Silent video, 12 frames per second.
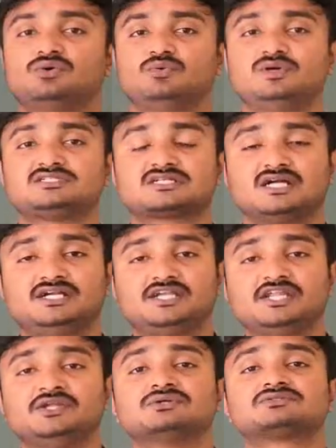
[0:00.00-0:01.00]
which
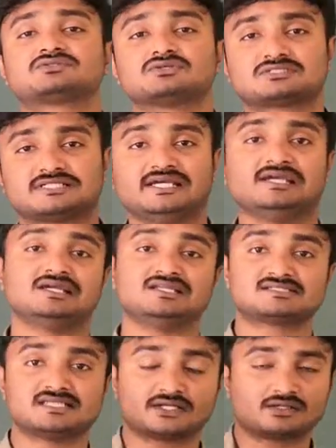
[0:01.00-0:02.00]
continues to stay in
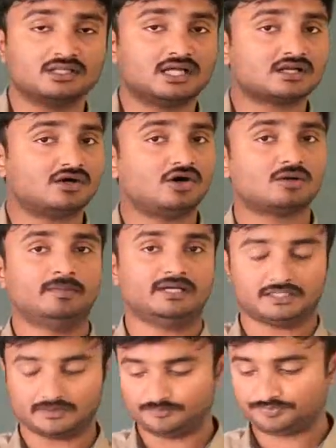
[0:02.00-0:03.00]
a circular orbit,
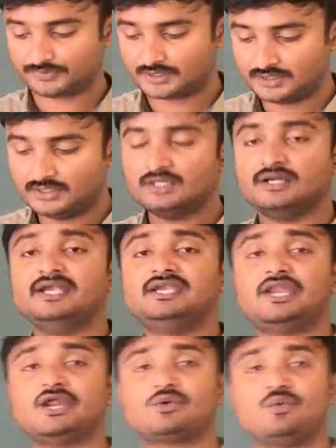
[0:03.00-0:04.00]

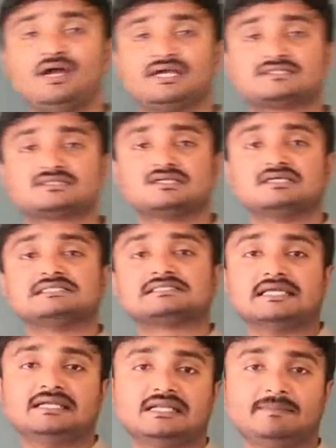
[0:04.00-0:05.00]
it requires
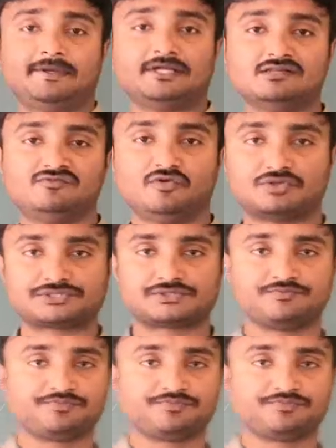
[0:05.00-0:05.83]
centripetal force.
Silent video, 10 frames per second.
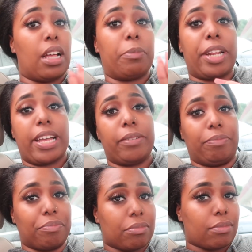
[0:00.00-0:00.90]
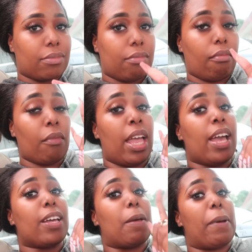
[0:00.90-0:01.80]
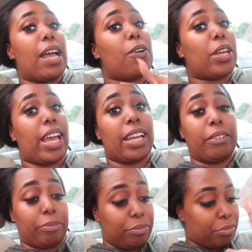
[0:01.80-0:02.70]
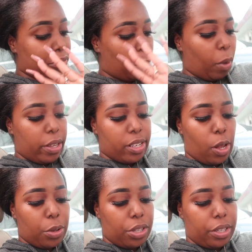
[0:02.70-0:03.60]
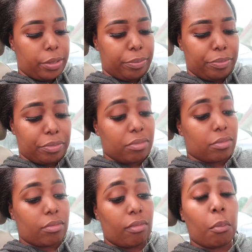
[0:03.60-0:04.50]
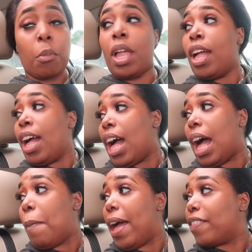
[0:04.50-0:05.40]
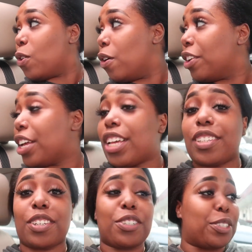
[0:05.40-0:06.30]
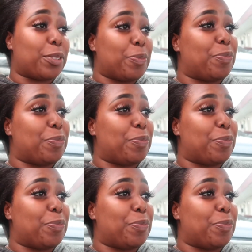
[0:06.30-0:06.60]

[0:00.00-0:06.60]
update. The pound cake, so good. I'm gonna have to go over there and kiss the cook.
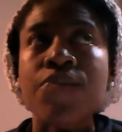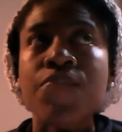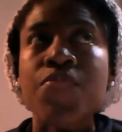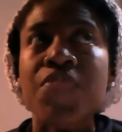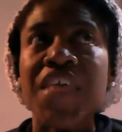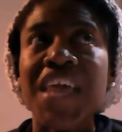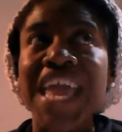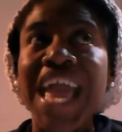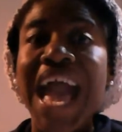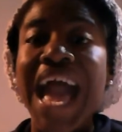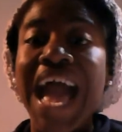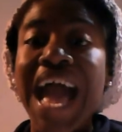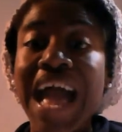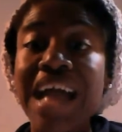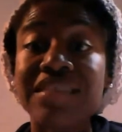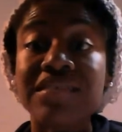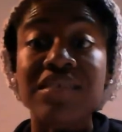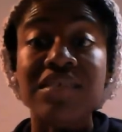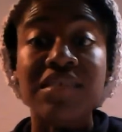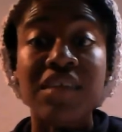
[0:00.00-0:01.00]
they
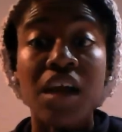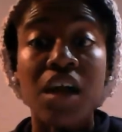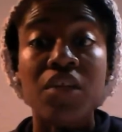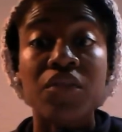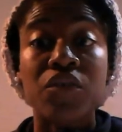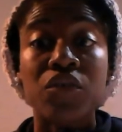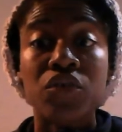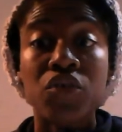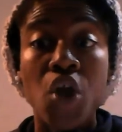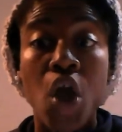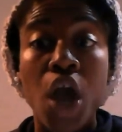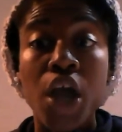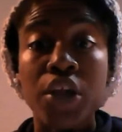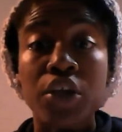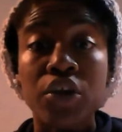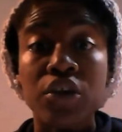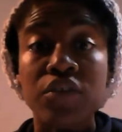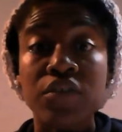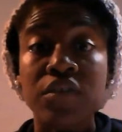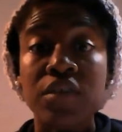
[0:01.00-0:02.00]
had to tell their
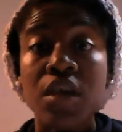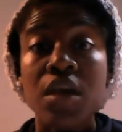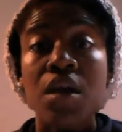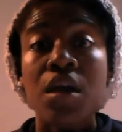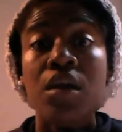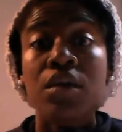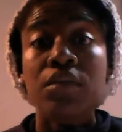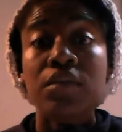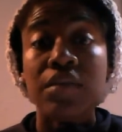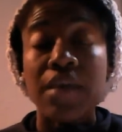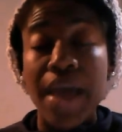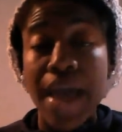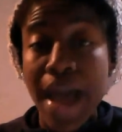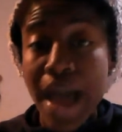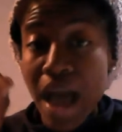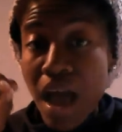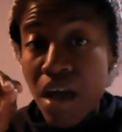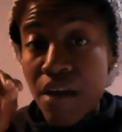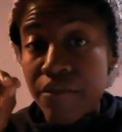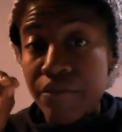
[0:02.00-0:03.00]
daughters to
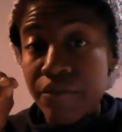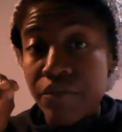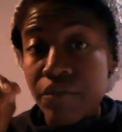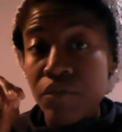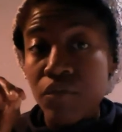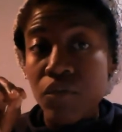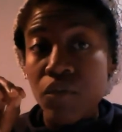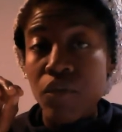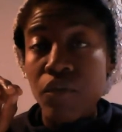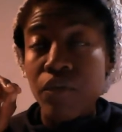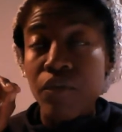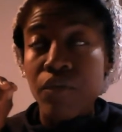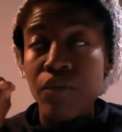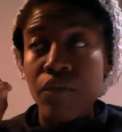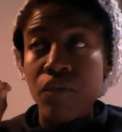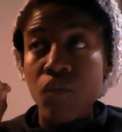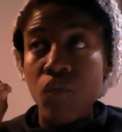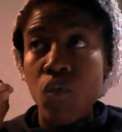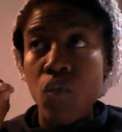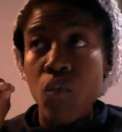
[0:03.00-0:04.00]
have
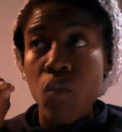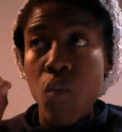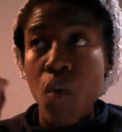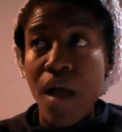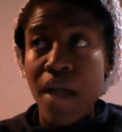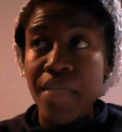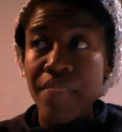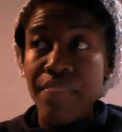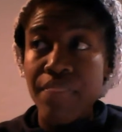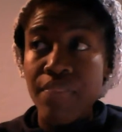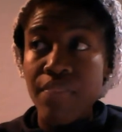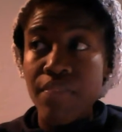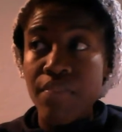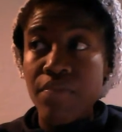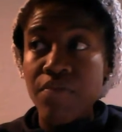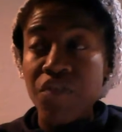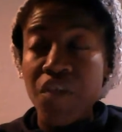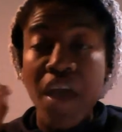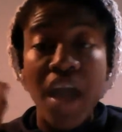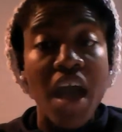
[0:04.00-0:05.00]
what?
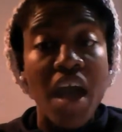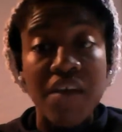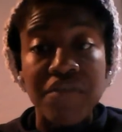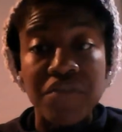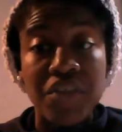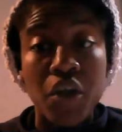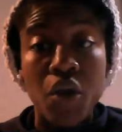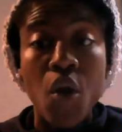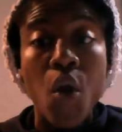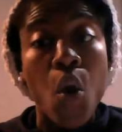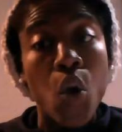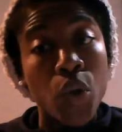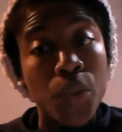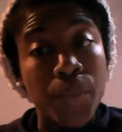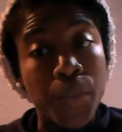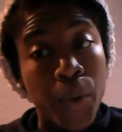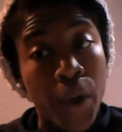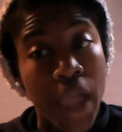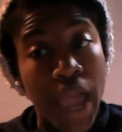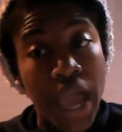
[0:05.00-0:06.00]
To have their
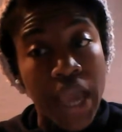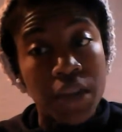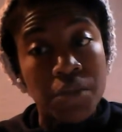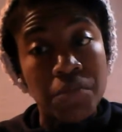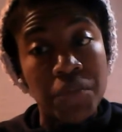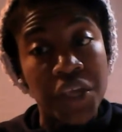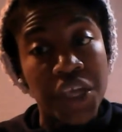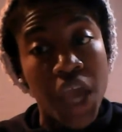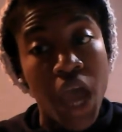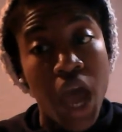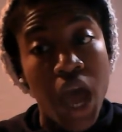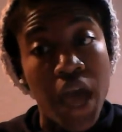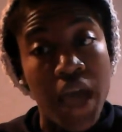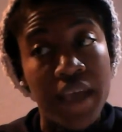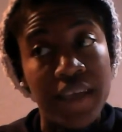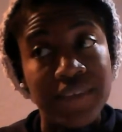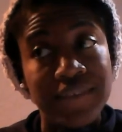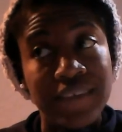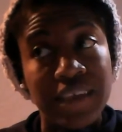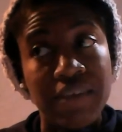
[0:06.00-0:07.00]
own bread,
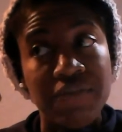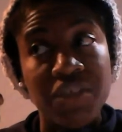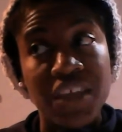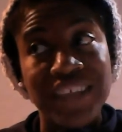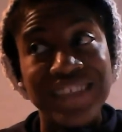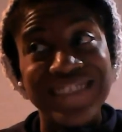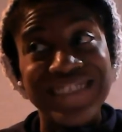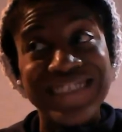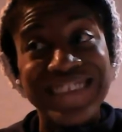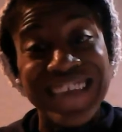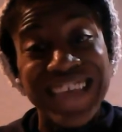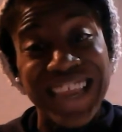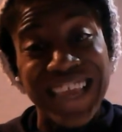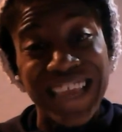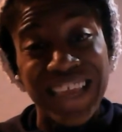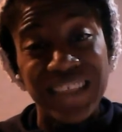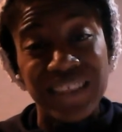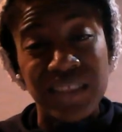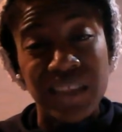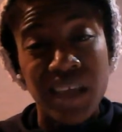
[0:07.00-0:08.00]
because if they
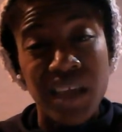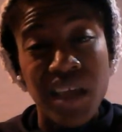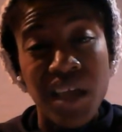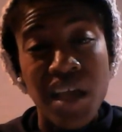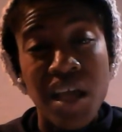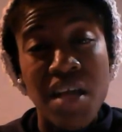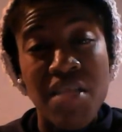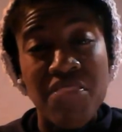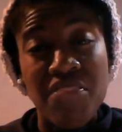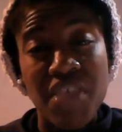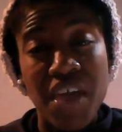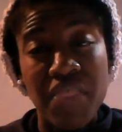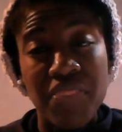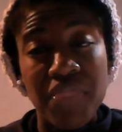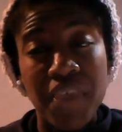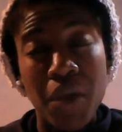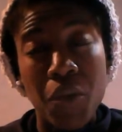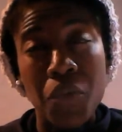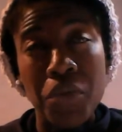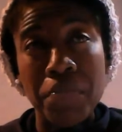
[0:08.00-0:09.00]
didn't, then
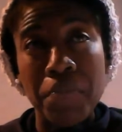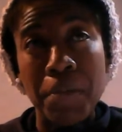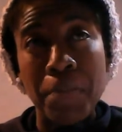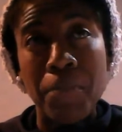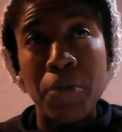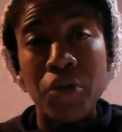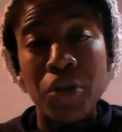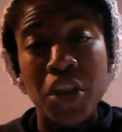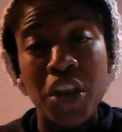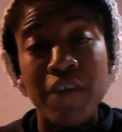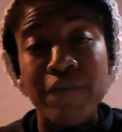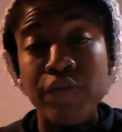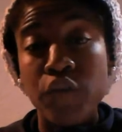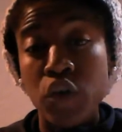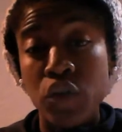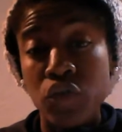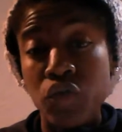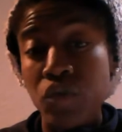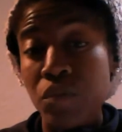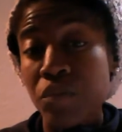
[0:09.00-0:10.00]
they would be put in a
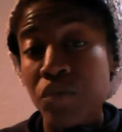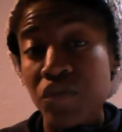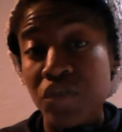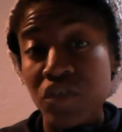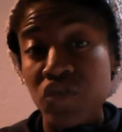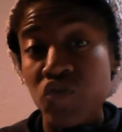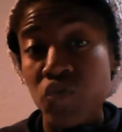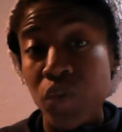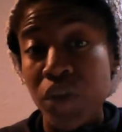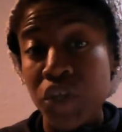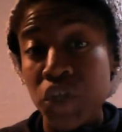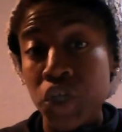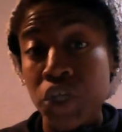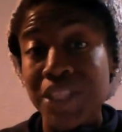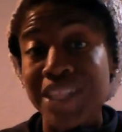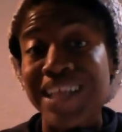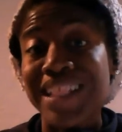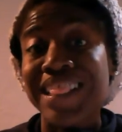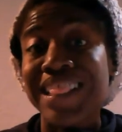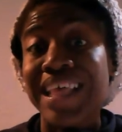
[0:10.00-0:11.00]
vulnerable
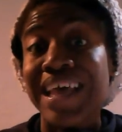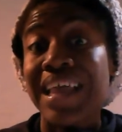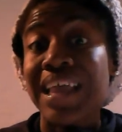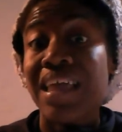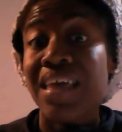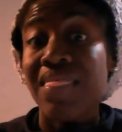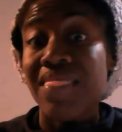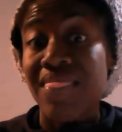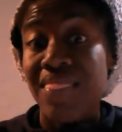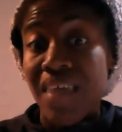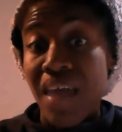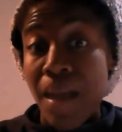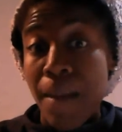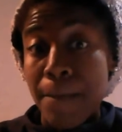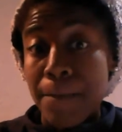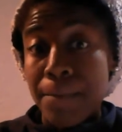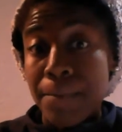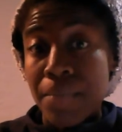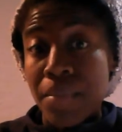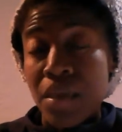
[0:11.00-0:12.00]
situation like
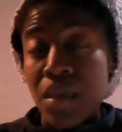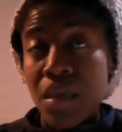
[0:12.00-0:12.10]
them.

- [Task details]: Each line from the one containing "[0:08.00-0:09.00]" down to the final line of the records above must be reproduced exactly; no pictures go into the copy.

- [Final answer]:
[0:08.00-0:09.00]
didn't, then
[0:09.00-0:10.00]
they would be put in a
[0:10.00-0:11.00]
vulnerable
[0:11.00-0:12.00]
situation like
[0:12.00-0:12.10]
them.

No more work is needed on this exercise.